Anchore Enterprise Release Notes - Version 5.18.0
Anchore Enterprise v5.18.0
Enterprise Service Updates
Requirements
- If upgrading from a v4.x release, please refer to the v4.x –> v5.x Migration Guide.
- If upgrading from a release in the range of v5.0.0 - v5.17.x
- The upgrade will result in an automatic schema change that will require database downtime.
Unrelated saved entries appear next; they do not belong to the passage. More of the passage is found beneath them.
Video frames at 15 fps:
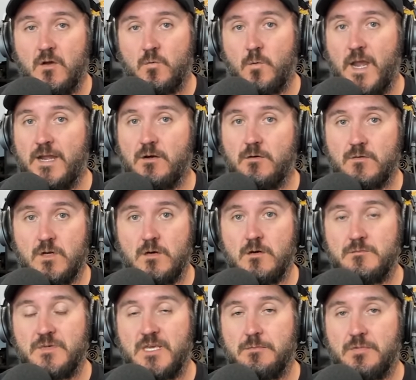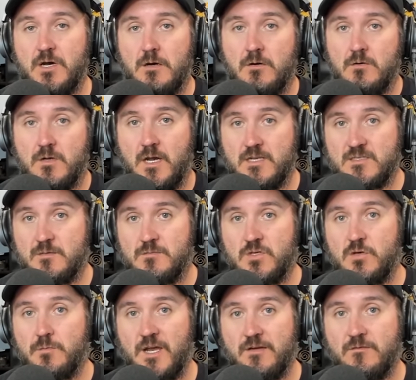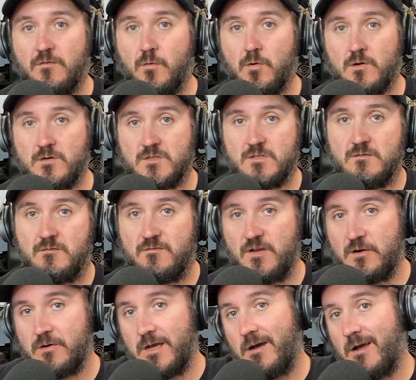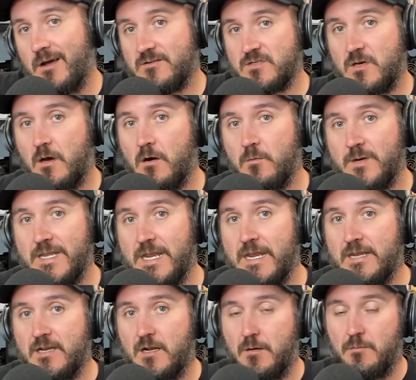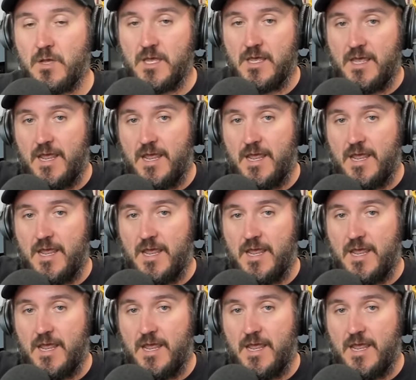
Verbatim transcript: ran over to Home Depot, got some two by fours, figured out how tall we needed them,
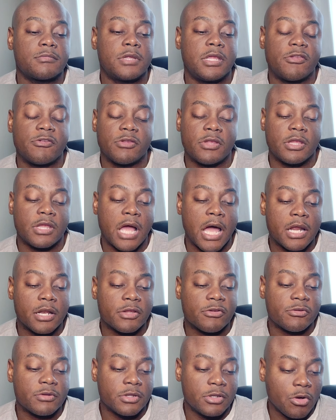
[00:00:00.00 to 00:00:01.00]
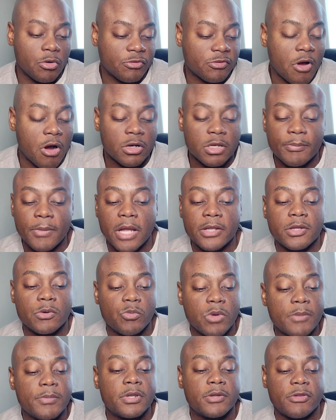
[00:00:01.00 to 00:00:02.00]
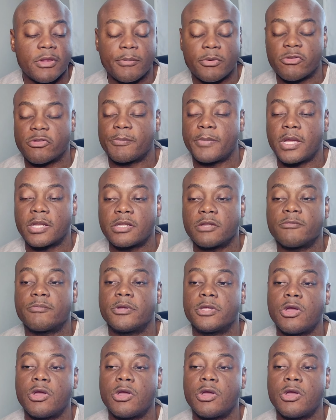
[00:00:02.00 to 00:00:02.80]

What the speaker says: he kind of, talked about the women's perspective,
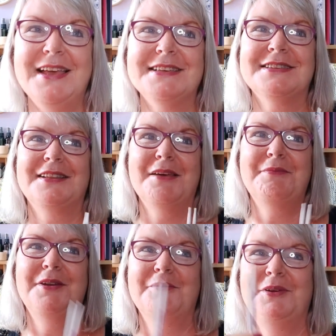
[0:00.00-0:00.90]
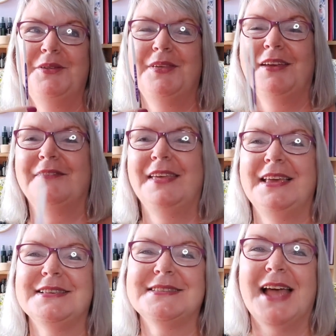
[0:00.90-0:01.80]
so let me know what you think of
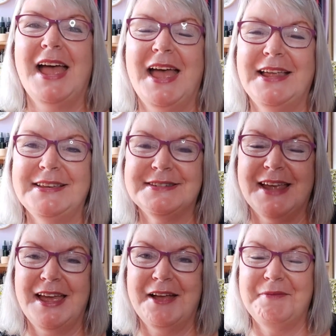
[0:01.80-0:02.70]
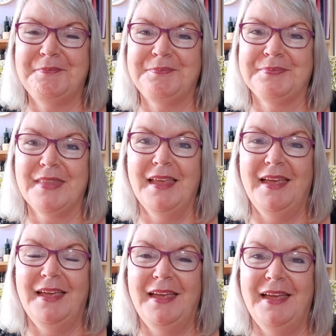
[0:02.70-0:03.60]
these and um,
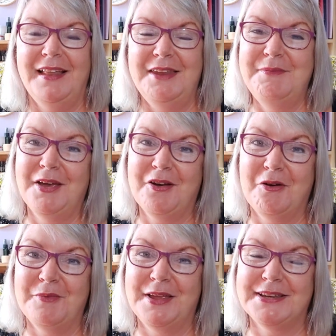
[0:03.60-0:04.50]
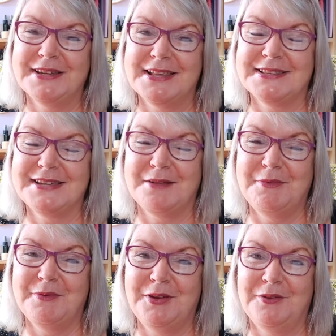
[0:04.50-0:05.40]
leave me a comment and tell
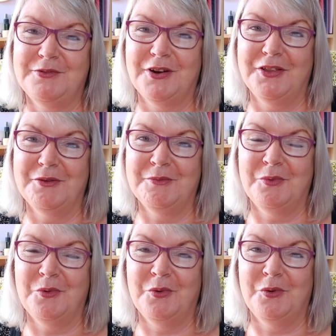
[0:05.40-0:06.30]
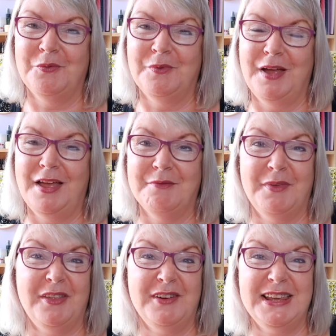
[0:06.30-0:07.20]
me whether you've tried them or uh,
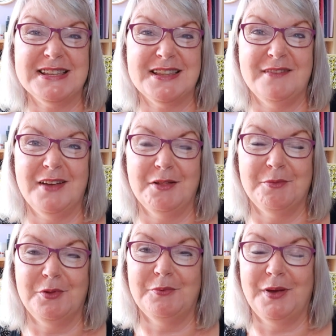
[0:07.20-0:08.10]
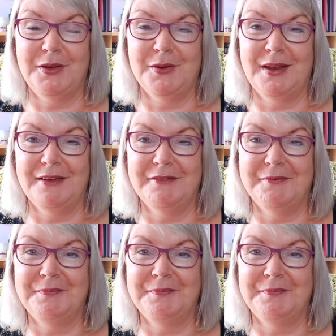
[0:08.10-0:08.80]
whether they're easily available where you live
Below are the estimated downtime durations for version that require significant downtime:
- The v5.3.0 schema change may take more than an hour to complete depending on the amount of data in your reporting system.
- The v5.6.0 schema change may take 2 hours or more depending on the amount of data in your system.
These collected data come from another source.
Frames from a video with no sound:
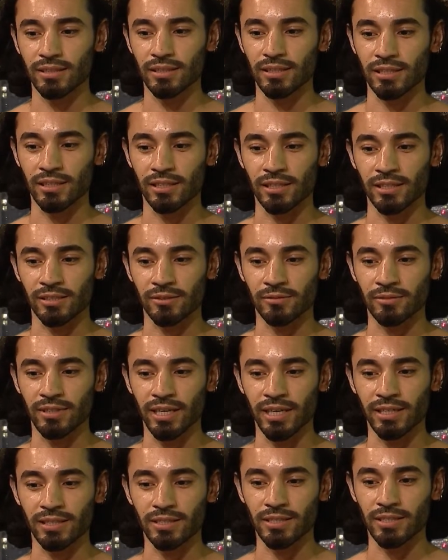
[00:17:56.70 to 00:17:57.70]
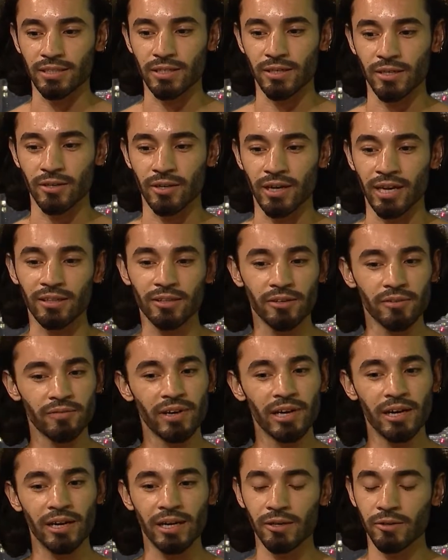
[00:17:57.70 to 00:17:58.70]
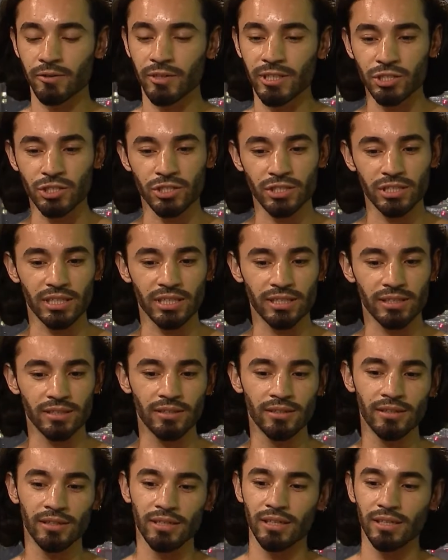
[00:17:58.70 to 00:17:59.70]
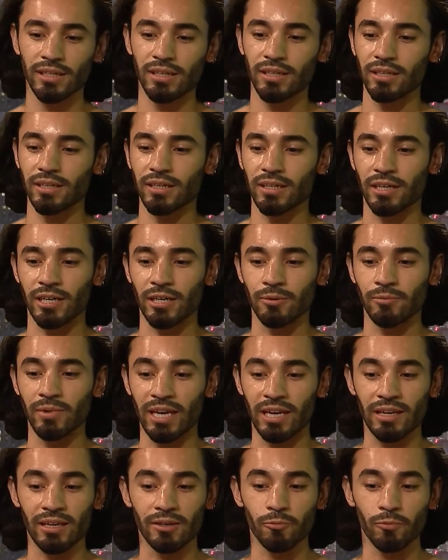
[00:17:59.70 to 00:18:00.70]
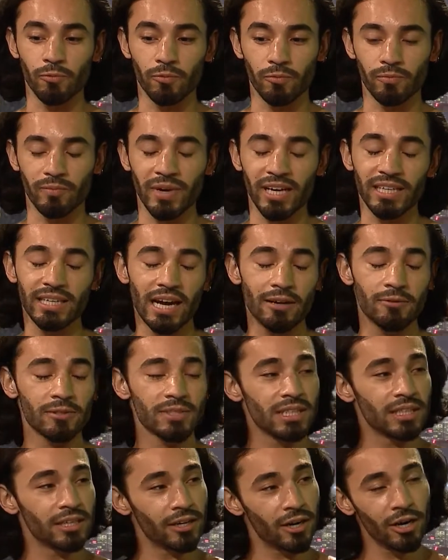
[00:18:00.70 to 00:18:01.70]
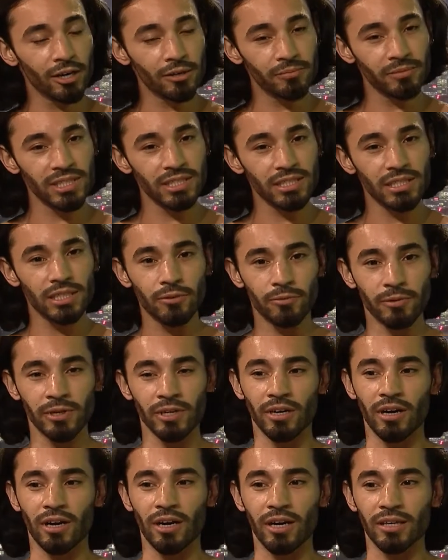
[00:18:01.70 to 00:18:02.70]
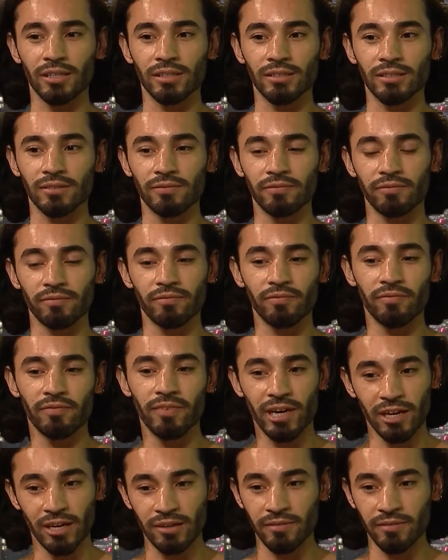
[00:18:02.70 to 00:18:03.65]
they're very Christian, my dad was in the army, so we're on very,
- The v5.11.x schema change will take approximately 1-2 minutes to complete for every 1 million vulnerable artifacts in your reporting system.
- If your Anchore Enterprise deployment is on FIPS enabled hosts and your database is being hosted on Amazon RDS, an upgrade to Postgres 16 or greater is required. For more information please see the FIPS section in Requirements.
- The upgrade will result in an automatic schema change that will require database downtime. Below are the estimated downtime durations for version that require significant downtime:
Improvements
- Anchore SBOM - SBOM Management
- Anchore Enterprise now provides the ability to upload and manage your company’s SBOMs.
- The feature provides the ability to view package contents and vulnerabilities found in the SBOMs uploaded to Anchore Enterprise.
- New Prometheus metrics are available to monitor the SBOM Management feature.
- The Imported SBOM count is included in your Total SBOM Usage available in the UI.
- For more detail on this feature, please see the SBOM Management documentation.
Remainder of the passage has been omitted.